## Provided data
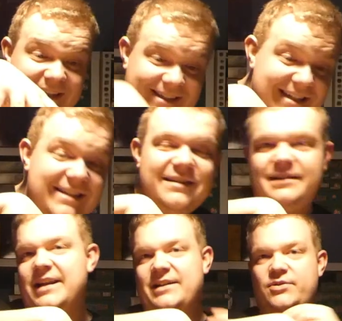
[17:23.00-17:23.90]
need
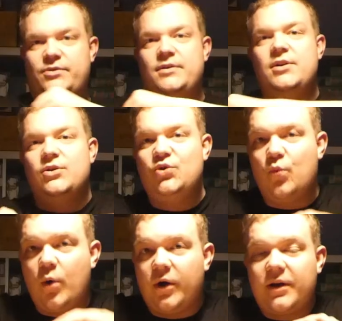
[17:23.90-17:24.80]
nectar
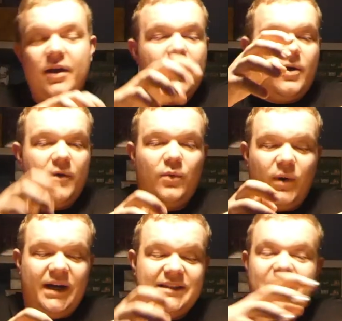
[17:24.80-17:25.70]
to work.
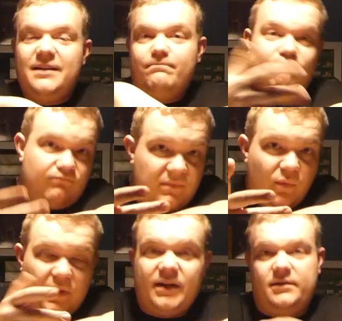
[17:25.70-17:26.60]
Otherwise,
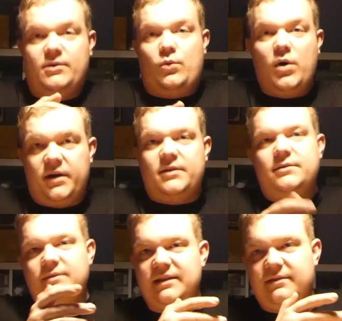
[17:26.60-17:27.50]
well, they're not going to work.
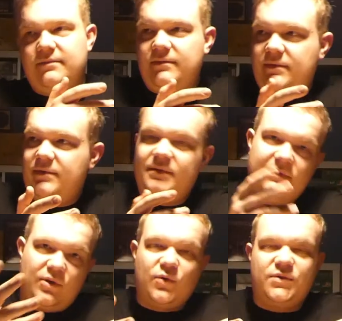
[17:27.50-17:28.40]
That
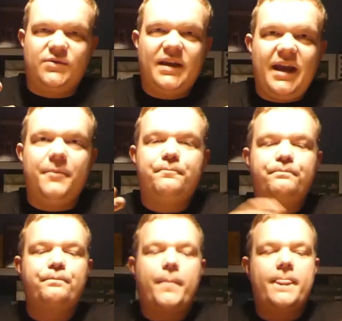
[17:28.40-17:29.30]
goes
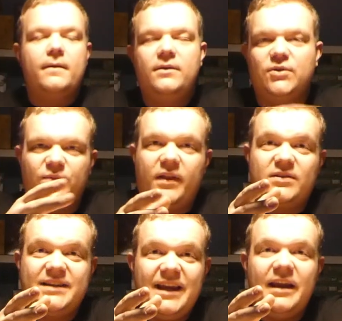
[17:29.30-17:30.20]

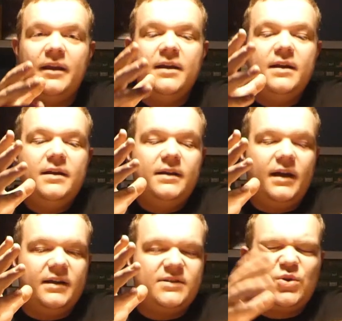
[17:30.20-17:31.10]
without saying.
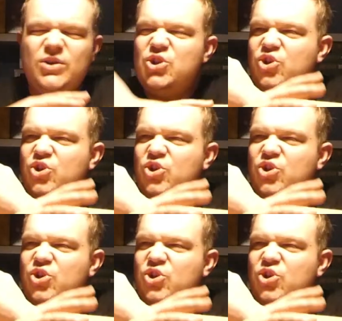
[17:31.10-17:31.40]
So it's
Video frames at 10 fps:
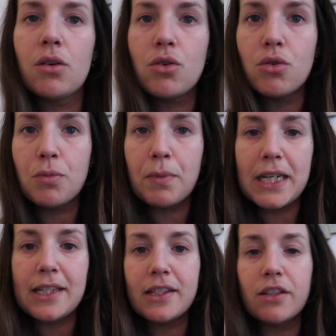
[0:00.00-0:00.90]
called
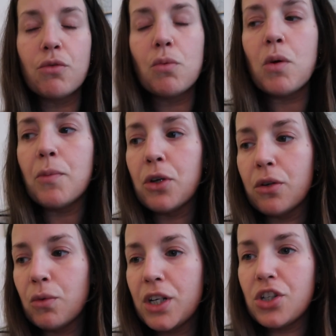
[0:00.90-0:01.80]
Pieces of a
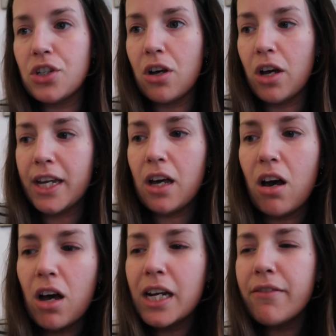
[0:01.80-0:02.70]
Woman, which I
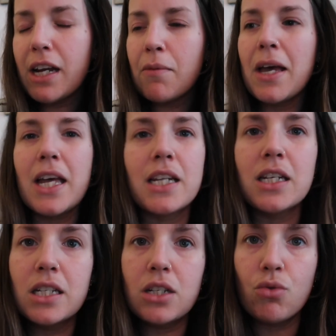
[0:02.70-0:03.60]
highly
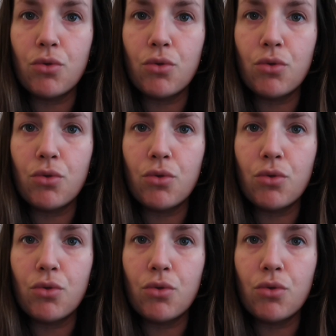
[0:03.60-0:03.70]
recommend,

## Work instructions
Beginning with the line that contains "[17:27.50-17:28.40]", write out the remaining lines of the listing above through the last, exactly and only those, without pictures.

## Result of the task
[17:27.50-17:28.40]
That
[17:28.40-17:29.30]
goes
[17:29.30-17:30.20]

[17:30.20-17:31.10]
without saying.
[17:31.10-17:31.40]
So it's
Video frames at 10 fps:
[0:00.00-0:00.90]
called
[0:00.90-0:01.80]
Pieces of a
[0:01.80-0:02.70]
Woman, which I
[0:02.70-0:03.60]
highly
[0:03.60-0:03.70]
recommend,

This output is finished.